Provided data START

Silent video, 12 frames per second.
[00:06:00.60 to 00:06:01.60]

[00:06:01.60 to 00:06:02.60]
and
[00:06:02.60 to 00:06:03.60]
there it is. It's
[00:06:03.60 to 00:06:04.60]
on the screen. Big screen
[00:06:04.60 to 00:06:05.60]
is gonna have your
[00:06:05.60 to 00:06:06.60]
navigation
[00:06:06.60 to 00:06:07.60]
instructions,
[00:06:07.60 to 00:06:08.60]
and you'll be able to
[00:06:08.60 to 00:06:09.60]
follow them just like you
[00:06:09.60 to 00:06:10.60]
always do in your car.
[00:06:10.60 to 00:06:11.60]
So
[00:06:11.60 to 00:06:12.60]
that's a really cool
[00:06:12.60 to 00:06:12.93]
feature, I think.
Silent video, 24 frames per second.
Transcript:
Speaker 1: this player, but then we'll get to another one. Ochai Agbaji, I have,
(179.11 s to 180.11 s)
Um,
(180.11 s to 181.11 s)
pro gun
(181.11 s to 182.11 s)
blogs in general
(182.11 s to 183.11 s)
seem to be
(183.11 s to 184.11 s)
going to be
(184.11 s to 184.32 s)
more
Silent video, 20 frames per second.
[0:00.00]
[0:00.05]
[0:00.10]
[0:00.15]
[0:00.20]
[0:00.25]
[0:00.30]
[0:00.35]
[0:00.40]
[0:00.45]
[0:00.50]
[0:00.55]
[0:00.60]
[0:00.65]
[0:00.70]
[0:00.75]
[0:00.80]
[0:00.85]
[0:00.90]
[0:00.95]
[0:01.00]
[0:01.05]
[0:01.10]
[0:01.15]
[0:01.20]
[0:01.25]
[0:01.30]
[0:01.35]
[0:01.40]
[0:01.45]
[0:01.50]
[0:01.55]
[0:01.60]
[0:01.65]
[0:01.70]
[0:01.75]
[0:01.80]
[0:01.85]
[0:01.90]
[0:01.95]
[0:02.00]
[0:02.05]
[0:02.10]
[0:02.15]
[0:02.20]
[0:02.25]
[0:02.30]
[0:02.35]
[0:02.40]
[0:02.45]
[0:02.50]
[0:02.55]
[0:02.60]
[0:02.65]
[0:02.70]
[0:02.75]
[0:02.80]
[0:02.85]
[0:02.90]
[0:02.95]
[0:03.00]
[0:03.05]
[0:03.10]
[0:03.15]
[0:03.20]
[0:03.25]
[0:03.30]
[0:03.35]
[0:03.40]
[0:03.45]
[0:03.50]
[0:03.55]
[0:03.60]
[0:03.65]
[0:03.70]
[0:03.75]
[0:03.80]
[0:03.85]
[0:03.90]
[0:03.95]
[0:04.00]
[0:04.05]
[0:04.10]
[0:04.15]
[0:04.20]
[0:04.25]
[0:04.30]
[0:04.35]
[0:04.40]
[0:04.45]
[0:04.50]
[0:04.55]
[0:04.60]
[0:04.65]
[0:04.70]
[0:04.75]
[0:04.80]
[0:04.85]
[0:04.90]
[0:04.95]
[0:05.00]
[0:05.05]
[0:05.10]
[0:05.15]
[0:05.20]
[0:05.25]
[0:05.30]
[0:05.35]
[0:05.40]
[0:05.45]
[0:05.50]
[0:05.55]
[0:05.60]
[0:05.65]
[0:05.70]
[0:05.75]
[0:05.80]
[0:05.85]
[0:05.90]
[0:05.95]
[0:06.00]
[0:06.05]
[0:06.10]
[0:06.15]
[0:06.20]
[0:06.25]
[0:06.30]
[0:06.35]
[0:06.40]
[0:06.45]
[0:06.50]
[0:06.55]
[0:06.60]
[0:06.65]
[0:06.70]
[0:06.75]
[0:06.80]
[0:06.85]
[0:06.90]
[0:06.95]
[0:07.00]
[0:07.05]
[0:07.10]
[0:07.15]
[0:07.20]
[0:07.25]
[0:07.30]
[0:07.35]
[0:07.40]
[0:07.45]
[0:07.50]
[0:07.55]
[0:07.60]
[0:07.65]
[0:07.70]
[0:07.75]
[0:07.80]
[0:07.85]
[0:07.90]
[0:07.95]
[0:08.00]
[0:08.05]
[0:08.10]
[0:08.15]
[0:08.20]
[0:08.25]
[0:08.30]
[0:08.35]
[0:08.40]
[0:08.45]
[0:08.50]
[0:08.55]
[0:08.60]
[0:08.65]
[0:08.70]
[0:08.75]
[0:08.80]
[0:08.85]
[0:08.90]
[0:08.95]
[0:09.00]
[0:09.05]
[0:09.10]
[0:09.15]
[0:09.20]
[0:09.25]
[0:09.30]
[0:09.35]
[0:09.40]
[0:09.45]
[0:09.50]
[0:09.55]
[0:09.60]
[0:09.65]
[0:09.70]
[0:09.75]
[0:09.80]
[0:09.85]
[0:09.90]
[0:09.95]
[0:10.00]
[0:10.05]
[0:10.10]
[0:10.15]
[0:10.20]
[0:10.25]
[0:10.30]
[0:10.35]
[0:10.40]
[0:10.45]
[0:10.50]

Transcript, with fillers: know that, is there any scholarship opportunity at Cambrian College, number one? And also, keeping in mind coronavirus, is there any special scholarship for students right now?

Provided data END

Exercise instructions:
From the entries above, select each line containing the string "frames".

Answer:
Silent video, 12 frames per second.
Silent video, 24 frames per second.
Silent video, 20 frames per second.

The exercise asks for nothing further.